Former ADBI Dean, the renowned economist, Dr Naoyuki Yoshino, has carried out remarkable studies and pioneer work on the spillover effect of infrastructure investments. Dr Naoyuki Yoshino (who is now Professor Emeritus at Keio University in Tokyo) has authored several ADBI working papers on the subject, and has emphasized the need for greater digital infrastructure investment in Asian countries, keeping in mind the economic spillover effects. A study covering the Spillover Effects of Information and Communication Technology Infrastructure in India by N Yoshino, et al., clearly highlights the importance of digital infrastructure for healthcare and education, especially in the post-Covid era. Another study quantifies the short-term spillover effects in terms of increased state tax revenues.

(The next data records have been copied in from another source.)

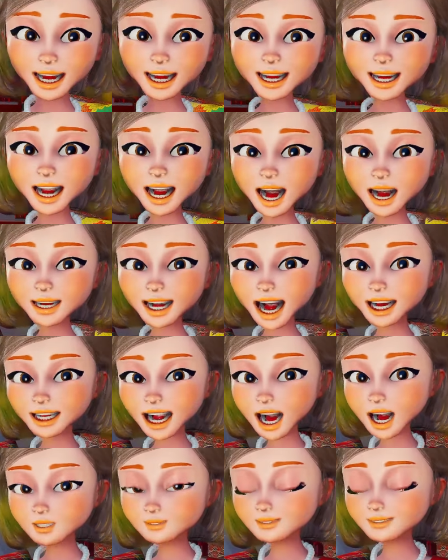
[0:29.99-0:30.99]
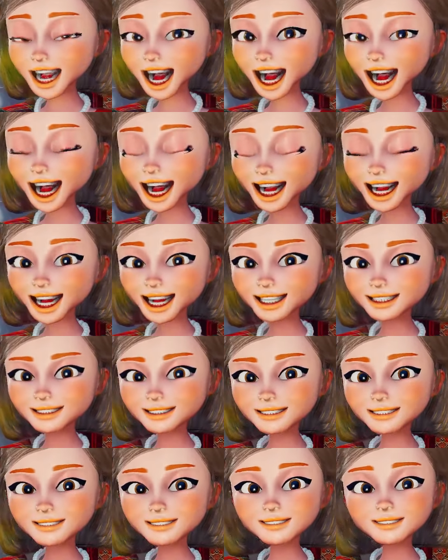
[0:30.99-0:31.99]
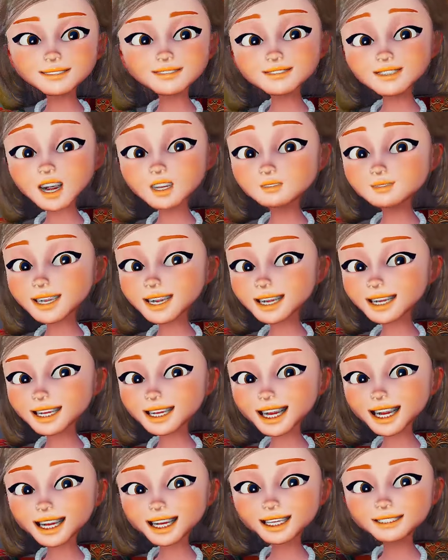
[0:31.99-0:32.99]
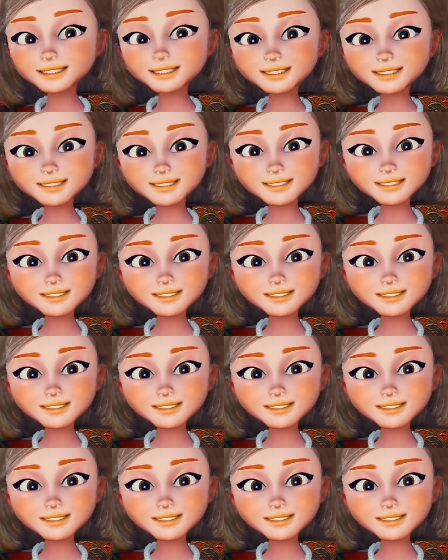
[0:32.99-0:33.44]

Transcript: Well, hello there. Ruby here.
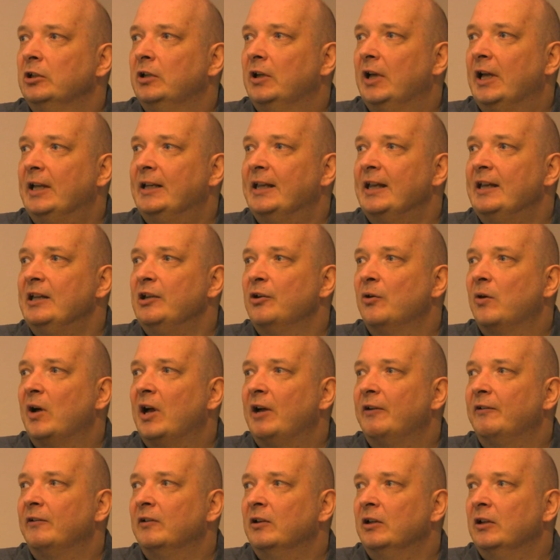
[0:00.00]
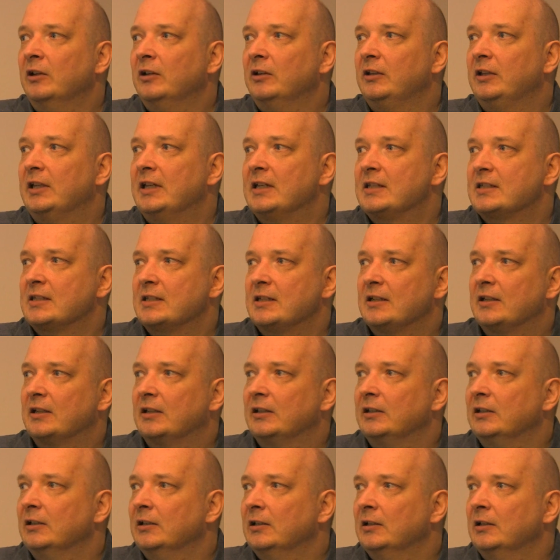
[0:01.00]
And then you have this
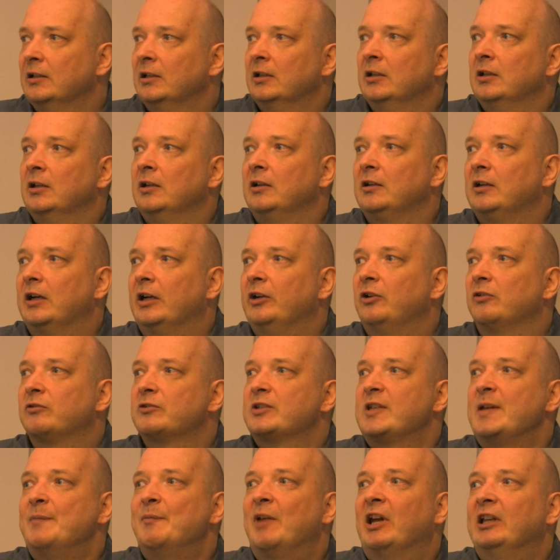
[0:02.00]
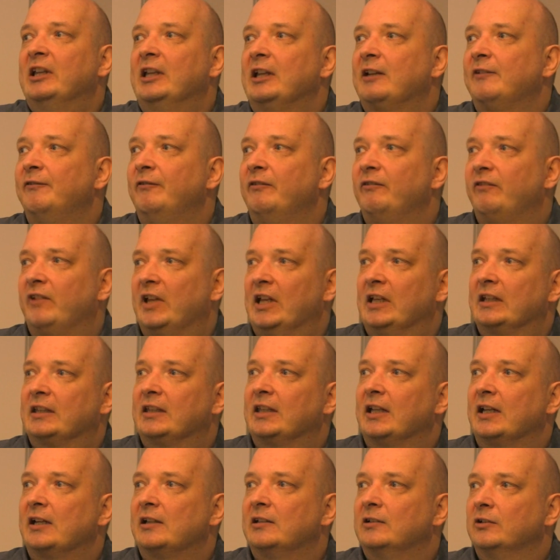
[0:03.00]
kind of semantic
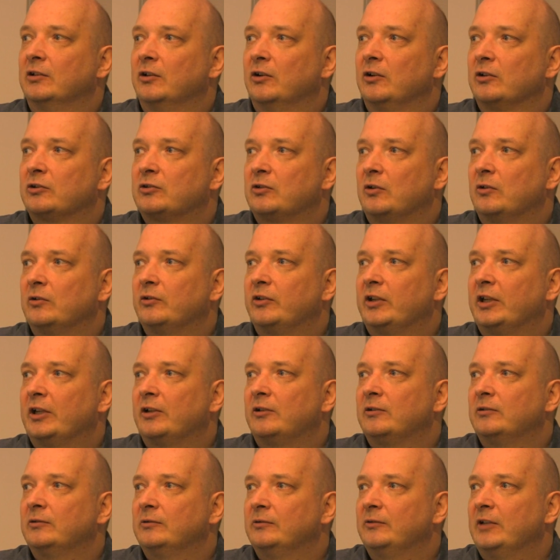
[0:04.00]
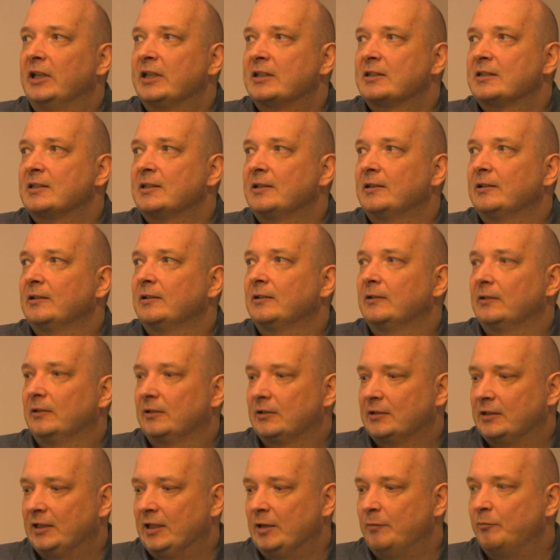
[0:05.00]
filter also there. Let's
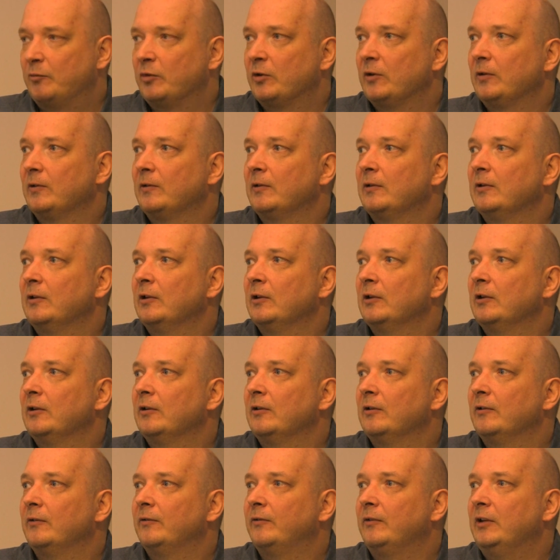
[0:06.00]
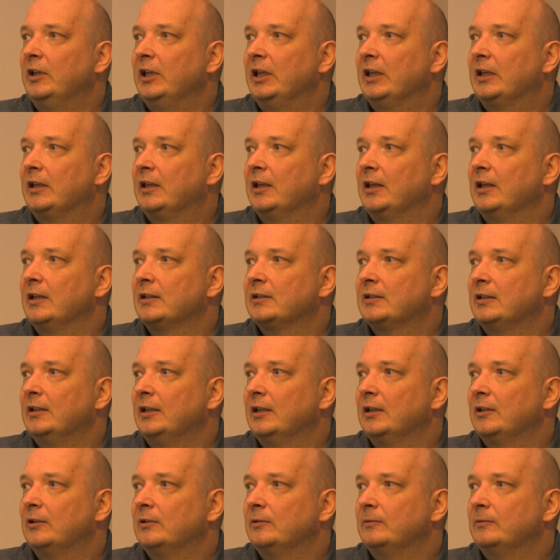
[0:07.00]
skip details here.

The study shows that on average, an increase in the number of GSM subscribers by 10 percent is expected to raise per capita regional state revenues by ₹134 or roughly 3 percent of the average state tax per capita in 2016.

A 2018 BIF-ICRIER (Indian Council for Research on International Economic Relations) study quantifies the growth dividends of digital communications. A 10-percent increase in mobile penetration delivers on average a 1.9-percent increase in the rate of state GDP growth. A 10-percent increase in India’s internet traffic leads to on an average a 3.1-percent increase in GDP per capita and a 10-percent increase in India’s mobile traffic leads to on an average a 1.6-percent increase in India’s GDP. Further, a 10-percent increase in India’s telecom investment can lead to, on an average, a 3.3-percent increase in India’s GDP. Thus, the USD 100-billion investment envisioned in the NDCP-2018 could cumulatively add a whopping USD 1.21 trillion to India’s GDP.

Beyond econometric estimations, the spillover effects are also visible simply by looking at the government initiatives. The triangulation of Aadhaar, Covid Vaccine Intelligence Network (CoWIN), and UPI not only made sectors, such as essential services, healthcare, and banking, accessible to the citizens but also helped to reduce the urban-rural divide that the citizens faced in terms of these facilities.

Job creation is also an important consequence of digital progress. Estimated broadband employment creation multiplier that provides an estimate of the potential employment gains from effective broadband development, is between 2.5 and 4.0 additional jobs for each broadband job.

Finally, the spillover effect from robust DCI of one nation rubs off on to the neighboring countries positively. A study by Kim (2020) broadly implies that increased access to the internet can benefit not only own country’s economic growth, but also other neighboring economies to a higher extent. The various digital initiatives that provide banking, health, and education are rapidly adapted by the neighboring countries. The successes of Aadhaar, Co-WIN, and UPI that flourish in India due to DCI are few exemplary initiatives that have led to cross-country spillover effect.

Adequate bandwidth is a fundamental enabler of growth in the modern information society, and also the demolisher of imbalances and a great leveler (Dr Abdul Kalam, 14.12.2006). This bandwidth highway has to be laid through creation of near-ubiquitous digital communications infrastructure with a clear recognition of the massive spillover effects, which surpass even the mainstream benefits.

The article is authored by TV Ramachandran, Fellow of IET (London) and President, of Broadband India Forum. Views are personal. Research inputs by Garima Kapoor.